16 Jan The State Department and the War on Terror – Another View
As a regular contributor here at Opinio Juris, it’s been great having John Bellinger guest blogging with us this week and seeing the exchange of ideas prompted by his posts. In addition, I appreciate having additional guest posters such as Eric Posner and Charles Garraway take the time to engage with these complicated issues. In particular, like Peggy and Chris before me, I found Eric Posner’s latest post—The State Department and the War on Terror—provocative. At bottom, Eric seems to suggest that in the bureaucratic tussle over the role of international law in the fight against terrorism, the State Department is at fault for not doing a better job of advocating its position: State, not OLC, should be blamed for the mess we’re in.

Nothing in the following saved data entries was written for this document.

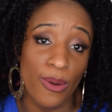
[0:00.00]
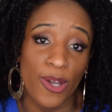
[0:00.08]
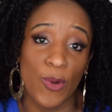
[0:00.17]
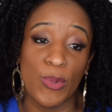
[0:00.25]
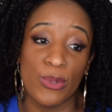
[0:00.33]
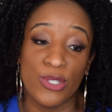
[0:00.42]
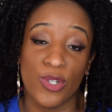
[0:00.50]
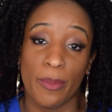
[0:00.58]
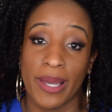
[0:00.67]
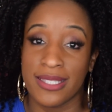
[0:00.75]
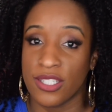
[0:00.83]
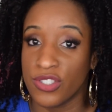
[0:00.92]
I hope you enjoyed
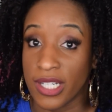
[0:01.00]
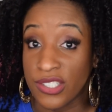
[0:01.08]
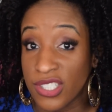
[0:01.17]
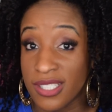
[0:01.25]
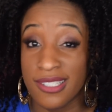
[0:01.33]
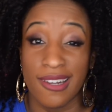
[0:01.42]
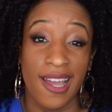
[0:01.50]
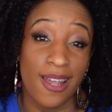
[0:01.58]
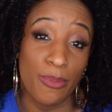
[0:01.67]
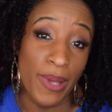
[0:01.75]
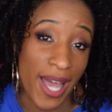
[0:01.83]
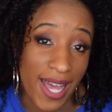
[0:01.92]
my suggestions on how
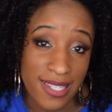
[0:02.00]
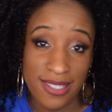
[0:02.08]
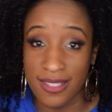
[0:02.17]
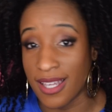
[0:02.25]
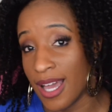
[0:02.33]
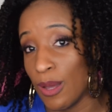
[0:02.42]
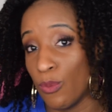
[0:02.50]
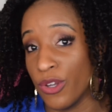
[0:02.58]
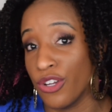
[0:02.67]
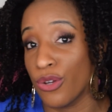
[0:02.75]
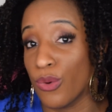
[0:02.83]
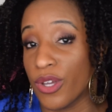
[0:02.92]
to pass the time when
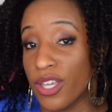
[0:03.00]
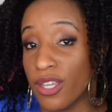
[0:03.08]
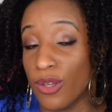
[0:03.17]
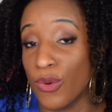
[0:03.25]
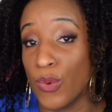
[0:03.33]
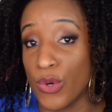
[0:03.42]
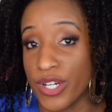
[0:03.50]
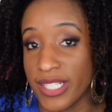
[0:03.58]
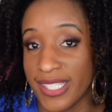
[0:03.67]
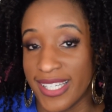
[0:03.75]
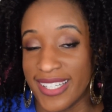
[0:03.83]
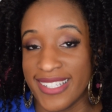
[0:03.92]
you're
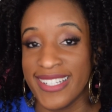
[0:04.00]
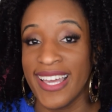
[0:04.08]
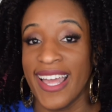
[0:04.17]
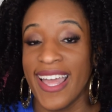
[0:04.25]
quarantined,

Like his work on international law, I found the bureaucratic theory Eric advances here straightforward and even somewhat elegant. But, just as Paul Berman has questioned the assumptions on which Eric’s international legal theory rests, I wonder if some of Eric’s conclusions here might also fall victim to his assumptions about the way the federal bureaucracy operates. In particular, I see three areas where Eric’s theory likely needs revision. [Disclosure: As someone who worked in the Legal Adviser’s Office at the time—and indeed had a small role in the legal debates over the applicability of the Geneva Conventions to the conflict in Afghanistan—let me be clear that I’m responding here with my own personal views and am doing so in a way that I trust does not disclose any internal deliberations of the federal government.]
First, Eric seems to assume parity in inter-agency politics when advising the President on the legal determinants of foreign policy. In reality, however, I’m not sure that assumption holds with this Administration. If you give any credence to the press reports at the time, OLC had access to information and White House decision-makers in ways unavailable to the State Department. For example, as was widely reported at the time, it appears that the President might have made his initial decision about the inapplicability of the Geneva Conventions without State Department involvement. The efforts by then-Secretary of State Powell—which Eric acknowledges—were actually trying to undo, or at least revise, a decision that apparently had already been made. As behaviour psychology teaches us, it is very rare for decision makers to change their mind after they have committed to action, and new contrary information is often discounted in the face of prior views. As such, I wonder if it’s fair to suggest that State and OLC had equal information about White House thinking and equal opportunities to influence such thinking as Eric seems to assume (note, a separate question that I leave to others (Peggy takes this on a bit) is the question of why the playing field wasn’t level and whether this was an isolated incident or evidence of some structural inequalities among the bureaucratic actors).
Second, I’m not sure I agree with Eric’s characterization of OLC’s mission: “to protect the president against Congress and the courts—or, if you want, to advance the president’s authority vis-à-vis these institutions.” OLC actually identifies for itself two alternative missions (1) resolving “legal issues of particular complexity and importance or about which two or more agencies are in disagreement” and (2) “providing legal advice to the executive branch on all constitutional questions and reviewing pending legislation for constitutionality.” When I arrived at the State Department, OLC was seen not so much as an advocate for the White House—a job normally ascribed to White House Counsel—but as an internal arbiter of legal issues for the federal government, capable of providing unbiased and objective advice on the state of the law. That is, not players, but highly specialized umpires. Now, it’s possible that OLC’s self-identified mission is not (or is no longer) its actual mission, and the OLC now does function more like the White House Counsel to defend the White House against threats from other branches and from other components of the executive, but I wonder if we shouldn’t be having a conversation about whether that is an appropriate role for it to play?
Third and finally, Eric suggests that the State Department “always takes dovish positions, urging the president to negotiate rather than fight.” I question this assumption. Peggy’s already provided some earlier examples on this, but let me add that I think Iraq actually undermines the dovish claim. Although Powell played a highly visible role in trying to use the UN framework to the U.S. advantage vis-à-vis Iraq, I don’t know that you can say State was dovish on Iraq at the end of the day; on the contrary, in my mind, the State Department ended up being pretty hawkish about the invasion, not to mention its international legality.
State was not the only one not invited to the dance; uniformed lawyers in the Armed Services were largely shut out of the policy debate as well. My personal view is that the GC’s are sacrosanct, and this doctrine is taught in the JAG school in my particular service. Respect for the GC’s derives from institutional experience of the value of these reciprocal obligations to the common soldier (or Marine or other service member). They are by no means quaint. (Nor am I fearful of the ICC which I suspect is actually a boogeyman for folks at pay grades far above mine who don’t wear a uniform.)